[EXERCISE]: Give back, exactly and with nothing else, the lines running from the one that contains "[00:00:03.00 to 00:00:04.00]" to the end of the entries below; do not include pictures.

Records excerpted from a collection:
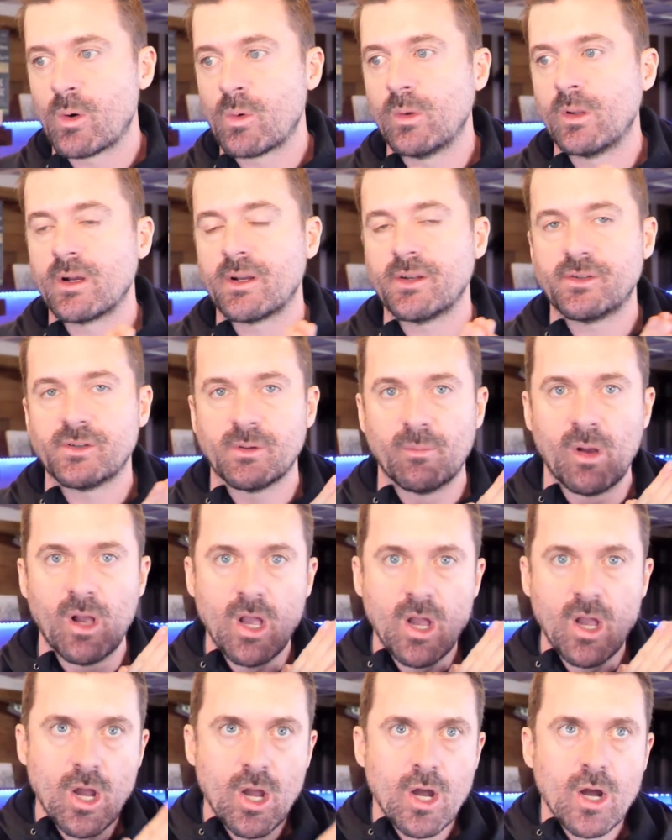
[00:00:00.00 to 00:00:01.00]
We'll look at some
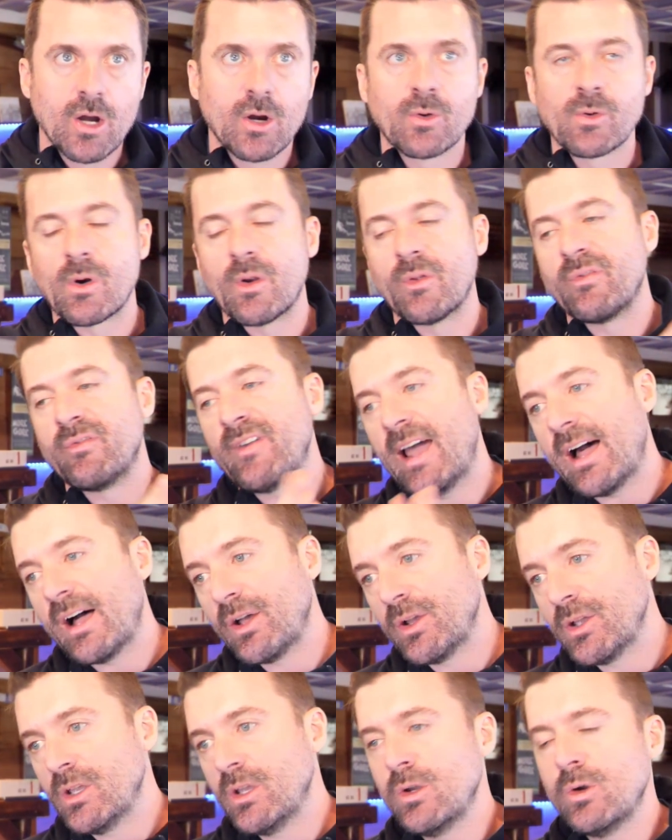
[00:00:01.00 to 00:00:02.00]
growth
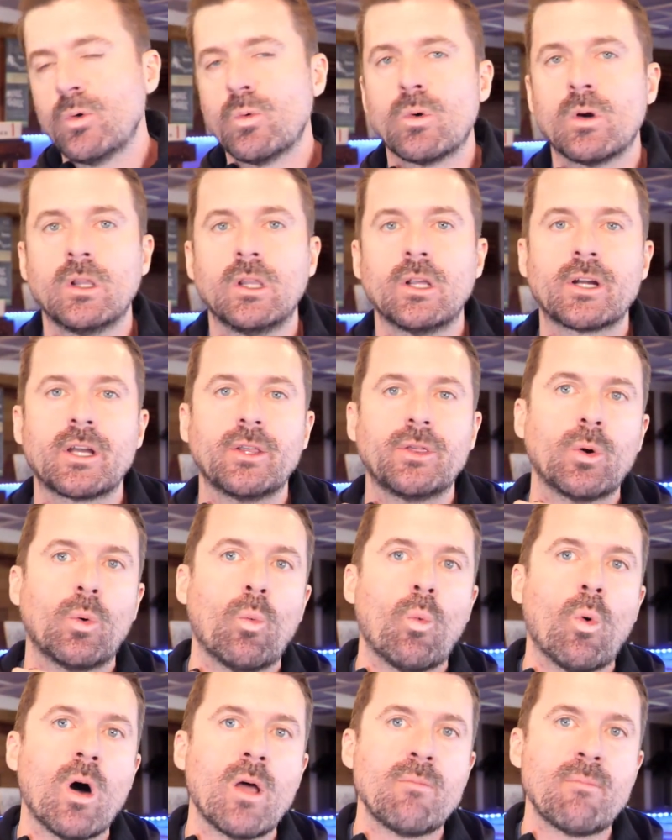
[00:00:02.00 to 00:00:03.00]
value. We'll look at
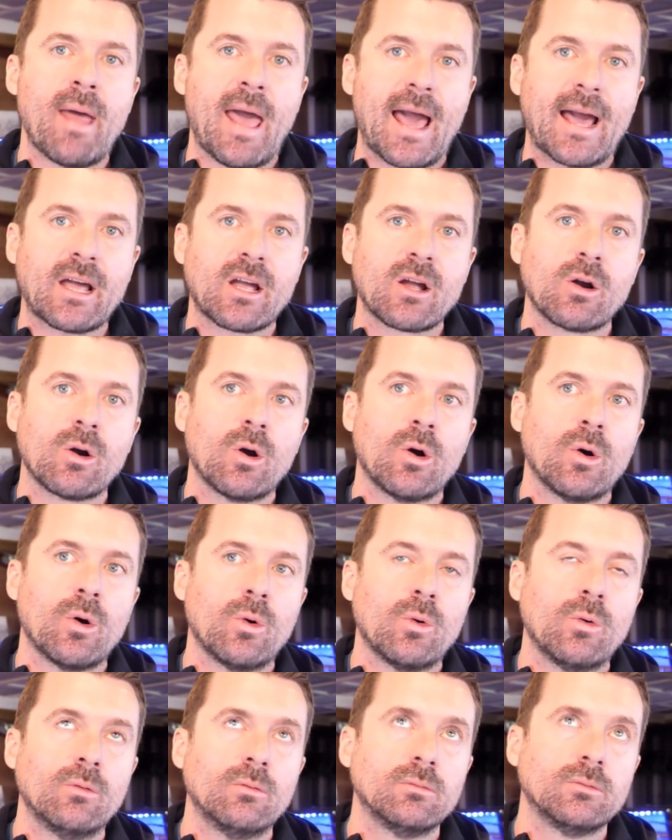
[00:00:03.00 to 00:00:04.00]

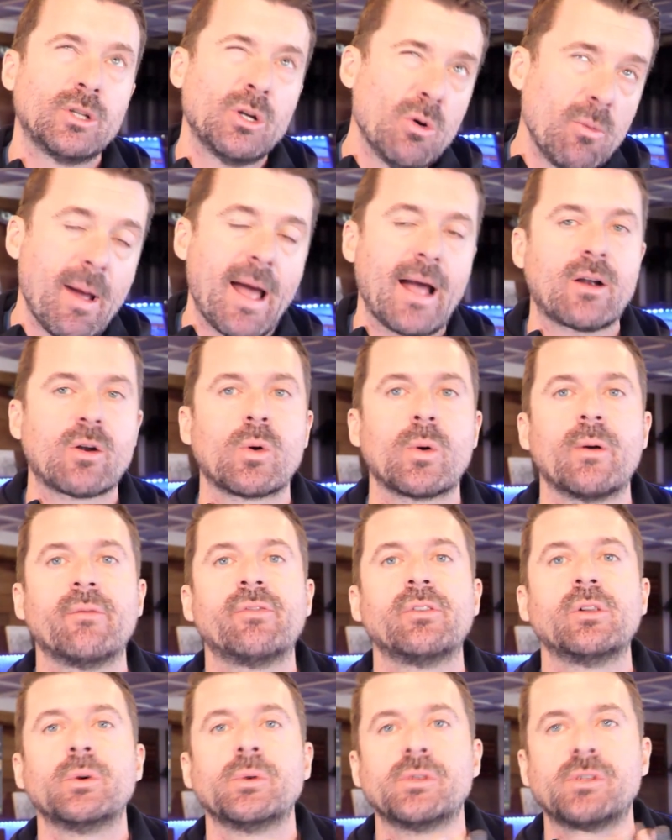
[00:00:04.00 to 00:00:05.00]
the two macro
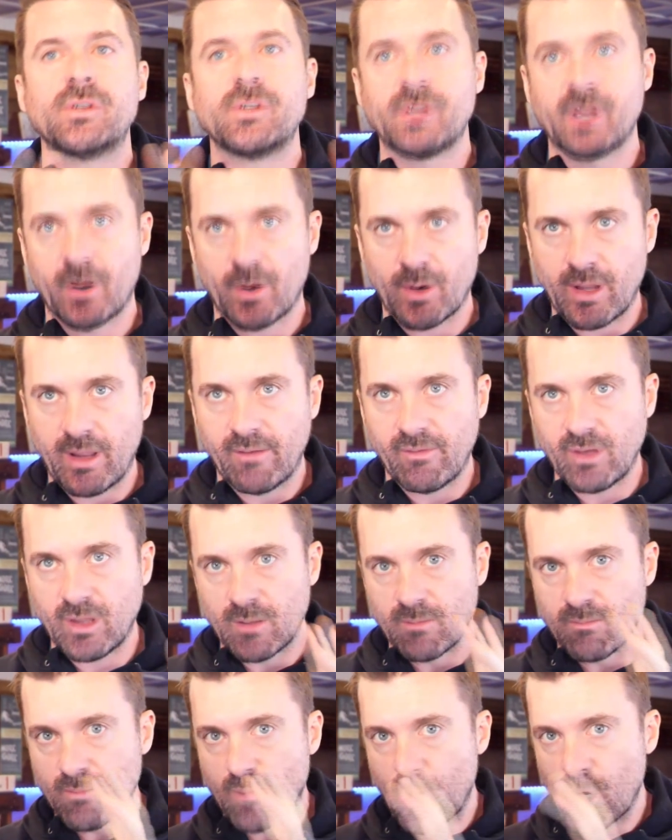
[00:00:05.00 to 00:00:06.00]
influences that are giving
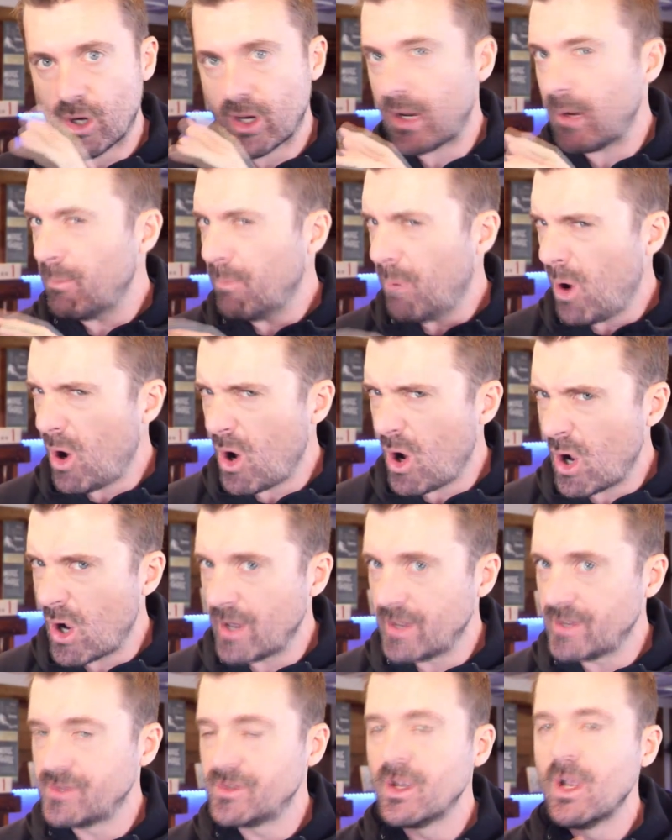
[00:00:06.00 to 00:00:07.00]
the market
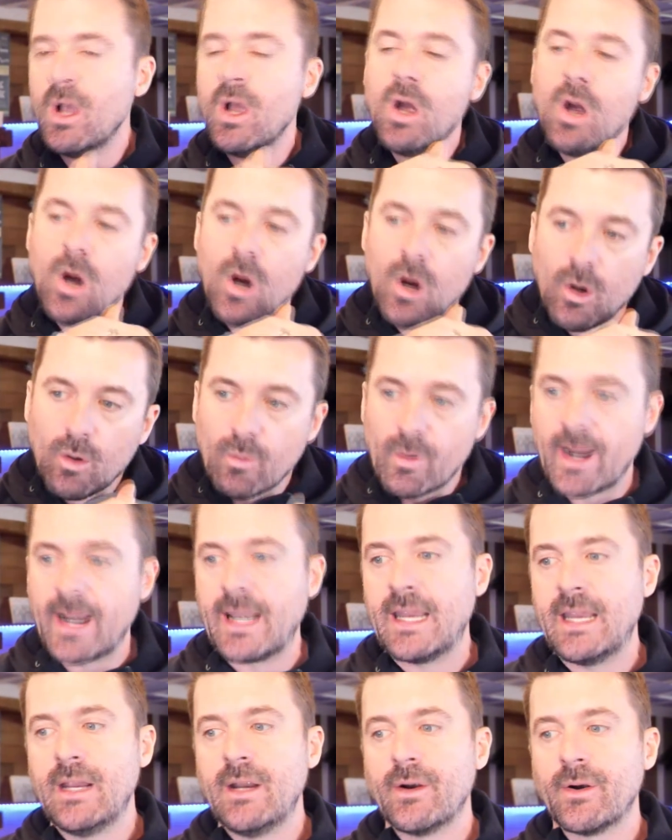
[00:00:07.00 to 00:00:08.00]
pause right
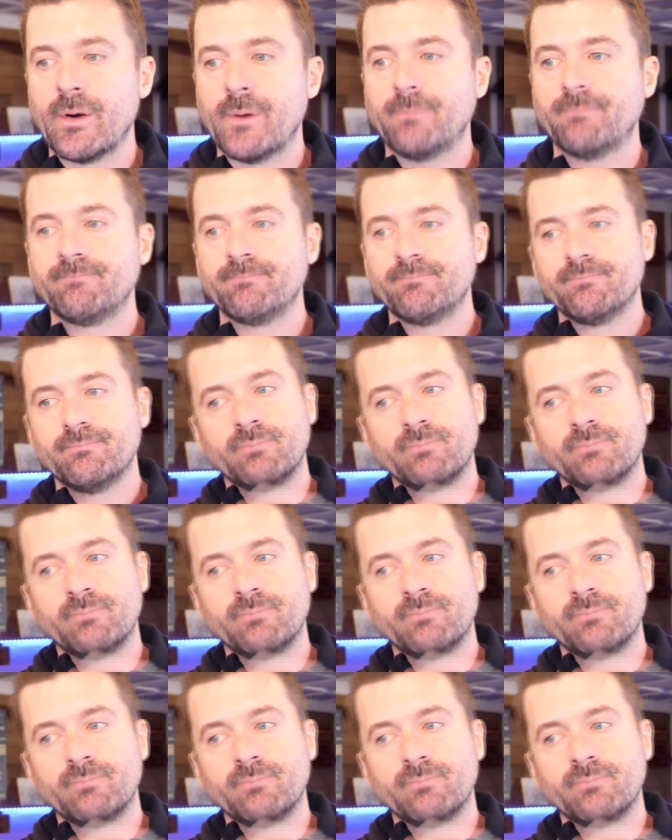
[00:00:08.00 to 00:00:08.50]
here.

[WRITTEN ANSWER]:
[00:00:03.00 to 00:00:04.00]

[00:00:04.00 to 00:00:05.00]
the two macro
[00:00:05.00 to 00:00:06.00]
influences that are giving
[00:00:06.00 to 00:00:07.00]
the market
[00:00:07.00 to 00:00:08.00]
pause right
[00:00:08.00 to 00:00:08.50]
here.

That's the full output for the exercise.